The core challenge this week was performance at scale. We had Whisper running on the CPU-based Kubernetes cluster, and it was becoming a bottleneck. Real-time conversation requires every component to be fast—from capturing audio to generating the first token. This week was about moving pieces to GPU and making architectural changes to support real-time metrics.

The Whisper CPU Problem

Whisper running on CPU was viable for prototyping, but not for production real-time communication. The latency was noticeable—users would speak, and there'd be a delay waiting for transcription. When you're trying to maintain natural conversation flow, every millisecond matters. The CPU cluster was saturating under even moderate loads.

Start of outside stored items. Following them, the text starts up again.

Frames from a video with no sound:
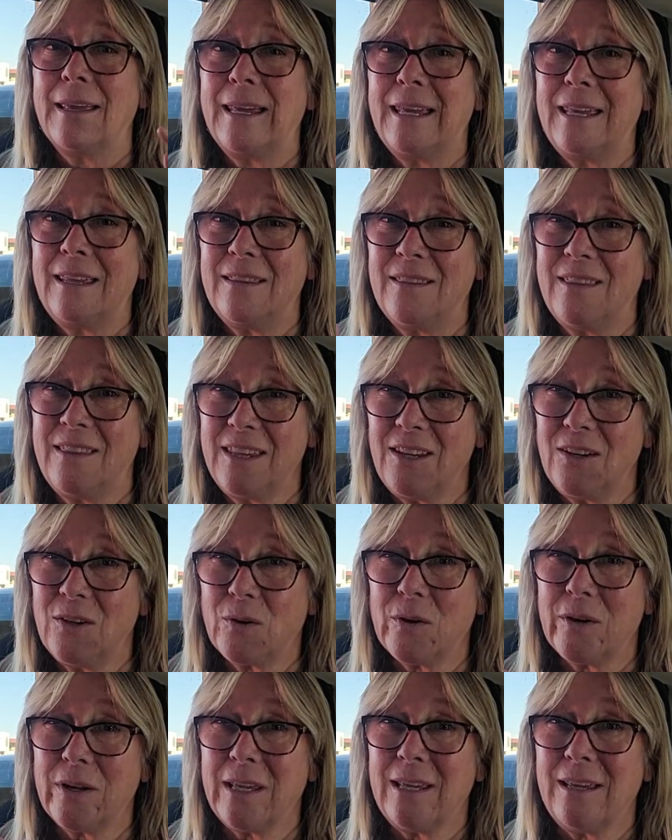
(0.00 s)
In
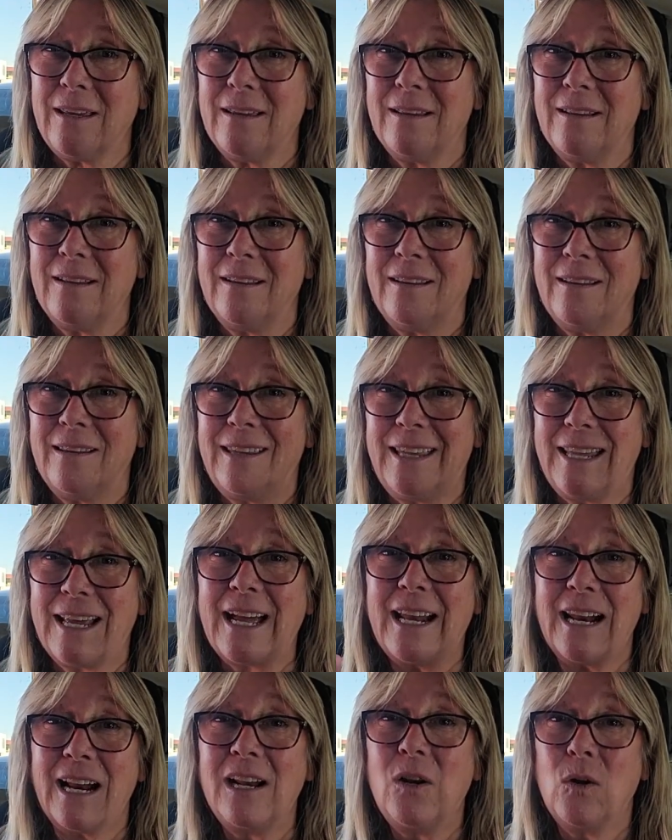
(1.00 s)
theory,
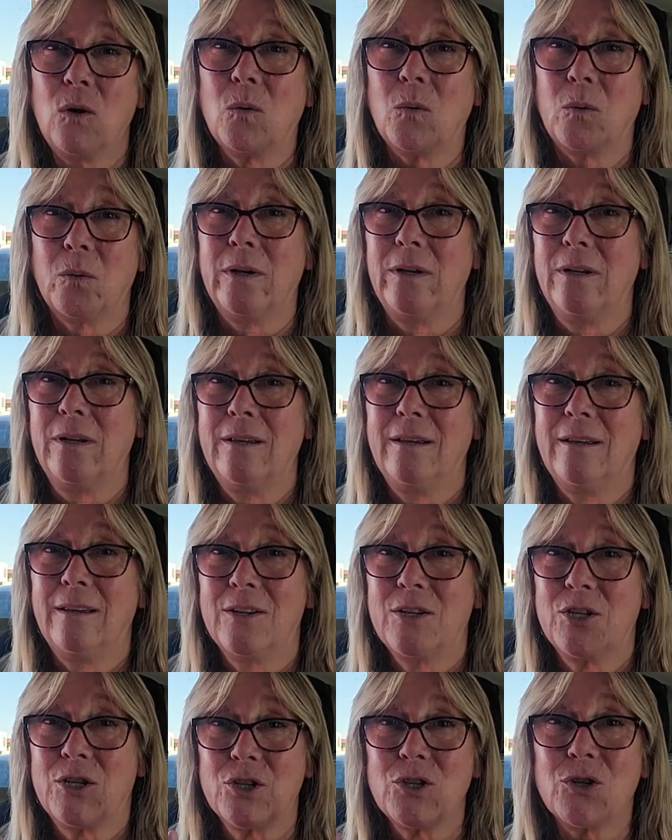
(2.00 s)
that alone
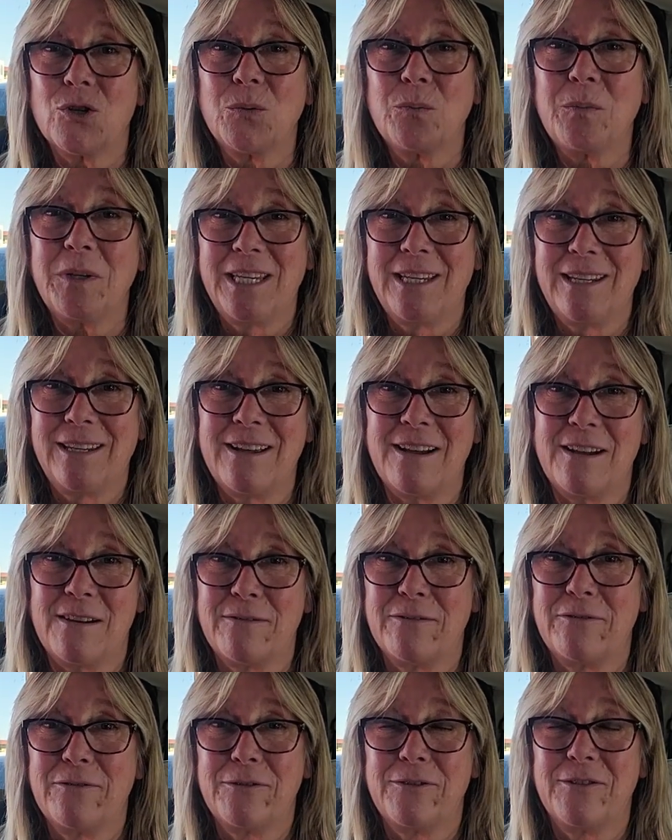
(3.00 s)
should be
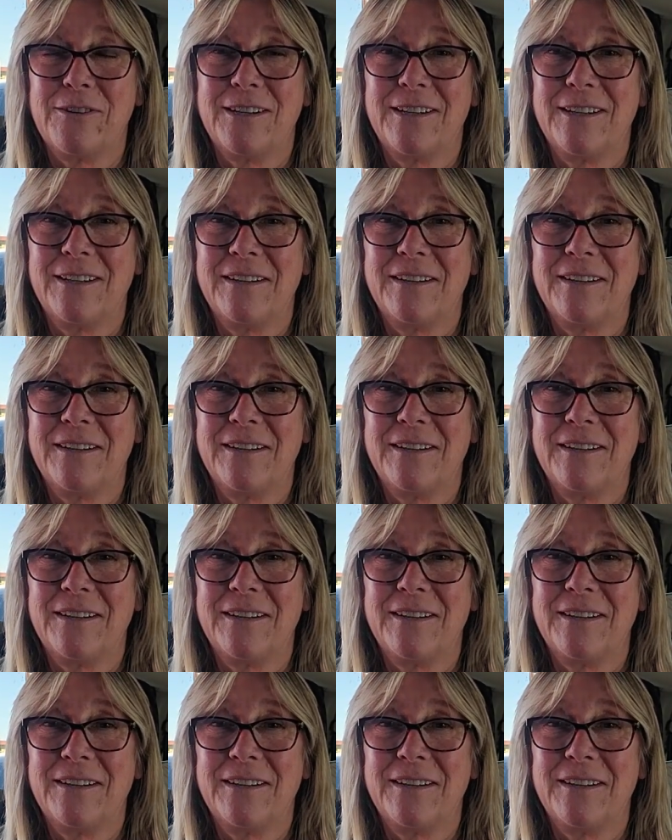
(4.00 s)
enough.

Migrating to GPU Kubernetes Cluster

Moving Whisper to the GPU cluster was the first move. This alone gave us significant speedups—Whisper is optimized for GPU execution, and the difference was immediate. Transcription that took seconds on CPU now took fractions of a second on GPU. But this wasn't just a plug-and-play migration. It involved:

Reworking the pipeline to route audio through the GPU cluster
Managing resource allocation so Whisper had the compute it needed
Handling the orchestration between the Stasis application and the GPU cluster

Dual GPU Architecture for Parallel Processing

One GPU running both Whisper and LLM inference created contention. Both models compete for memory and compute, and you hit saturation quickly. The solution was adding a second GPU and splitting the workload:

GPU 1: Whisper (speech-to-text) - isolated and optimized for audio processing
GPU 2: LLM inference - handling the conversational response generation

This architectural split was crucial. Instead of one bottleneck, we now have parallel processing. Audio comes in, Whisper transcribes it on GPU 1, the LLM generates a response on GPU 2, and we feed it back to the user. No waiting for one model to finish before the other starts.

Time-to-First-Response: The Real Metric

What matters in real-time communication is time-to-first-response—how fast do we produce the first token of output after the user finishes speaking? This is what feels natural. With the dual-GPU setup:

Whisper completes transcription in under 500ms for typical audio chunks
LLM starts generating the first response token within 100-200ms of receiving the transcription
The full pipeline from audio capture to voice output is approaching real-time viability

Sentence-Level Formation Complexity

Sentence formation at the LLM level became clearer this week. The model needs to understand when to emit a sentence—too early and you interrupt the thought, too late and the user feels lag. We're working with:

Streaming token output rather than waiting for full responses
Using punctuation and semantic markers to identify sentence boundaries
Balancing between rapid feedback and coherent output

The dual-GPU setup helps here too. While Whisper is processing the next chunk of audio, the LLM can continue streaming its response. There's temporal overlap in processing that we couldn't achieve before.

What's Next

Real-time end-to-end communication is within reach. The next focus is optimizing the sentence formation logic further and ensuring the VAD (Voice Activity Detection) integration works seamlessly with the new GPU pipeline.